79 thoughts on “Spillyear 1978

  1. Kate Bush was number one with “Wuthering Heights” the day that I was born, so that seems like a good choice to start with.

    Then let’s have “(White Man) In Hammersmith Palais)”, which is probably my favourite Clash song.

    And something from Parallel Lines… searching for the album version of Sunday Girl, I came across the single version with bilingual lyrics, so I’ve added that. Blondie recording the blueprint for my beloved brand of indie pop.

  2. Happy birthday, barbryn! Not a bad year to be born in.

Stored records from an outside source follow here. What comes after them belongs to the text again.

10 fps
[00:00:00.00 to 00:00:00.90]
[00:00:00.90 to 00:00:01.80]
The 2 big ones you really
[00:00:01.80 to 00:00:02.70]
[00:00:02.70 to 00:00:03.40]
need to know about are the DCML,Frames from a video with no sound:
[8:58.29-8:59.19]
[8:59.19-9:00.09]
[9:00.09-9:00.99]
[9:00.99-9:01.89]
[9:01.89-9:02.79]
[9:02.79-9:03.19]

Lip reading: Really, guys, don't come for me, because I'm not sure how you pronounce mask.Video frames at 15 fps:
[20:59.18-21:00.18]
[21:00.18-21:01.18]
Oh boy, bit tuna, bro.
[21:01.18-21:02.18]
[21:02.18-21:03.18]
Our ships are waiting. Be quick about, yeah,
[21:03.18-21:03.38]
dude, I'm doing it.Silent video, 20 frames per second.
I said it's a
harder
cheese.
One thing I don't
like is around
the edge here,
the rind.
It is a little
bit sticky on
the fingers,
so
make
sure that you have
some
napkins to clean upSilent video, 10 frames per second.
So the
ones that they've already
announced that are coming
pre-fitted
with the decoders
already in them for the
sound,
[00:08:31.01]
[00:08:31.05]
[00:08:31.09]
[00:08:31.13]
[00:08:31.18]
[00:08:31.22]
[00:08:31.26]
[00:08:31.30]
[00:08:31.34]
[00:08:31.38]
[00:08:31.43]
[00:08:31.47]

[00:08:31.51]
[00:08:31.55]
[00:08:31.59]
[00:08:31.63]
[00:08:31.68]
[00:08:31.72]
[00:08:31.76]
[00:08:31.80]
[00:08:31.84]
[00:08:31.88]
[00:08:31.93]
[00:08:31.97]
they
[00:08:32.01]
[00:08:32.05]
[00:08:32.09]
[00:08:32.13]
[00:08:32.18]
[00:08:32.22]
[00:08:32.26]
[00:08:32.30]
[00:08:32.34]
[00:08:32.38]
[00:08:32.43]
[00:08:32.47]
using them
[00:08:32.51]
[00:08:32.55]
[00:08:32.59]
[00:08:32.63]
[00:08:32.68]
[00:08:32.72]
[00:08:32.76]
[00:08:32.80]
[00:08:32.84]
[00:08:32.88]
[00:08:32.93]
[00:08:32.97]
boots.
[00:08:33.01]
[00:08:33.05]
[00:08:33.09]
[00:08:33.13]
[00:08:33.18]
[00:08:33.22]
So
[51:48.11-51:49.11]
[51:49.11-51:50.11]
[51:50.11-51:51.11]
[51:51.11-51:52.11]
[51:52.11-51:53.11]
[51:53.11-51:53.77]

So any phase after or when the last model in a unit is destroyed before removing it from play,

    Rolling Stones – Beast of Burden
    Talking Heads – Take Me to the River
    Jacksons – Shake Your Body Down to the Ground

    Many runners up –

    Blondie – Fade Away and Radiate
    Ramones – I Wanna Be Sedated
    Devo – Mongoloid
    Police – So Lonely

    • I love that Talking Heads “Take Me To The River” cover. In fact, I think that I might even like it more than the Al Green original.

      • I had More Songs About Buildings and Food, and i think i probably just ended up playing Take Me to the River over and over again.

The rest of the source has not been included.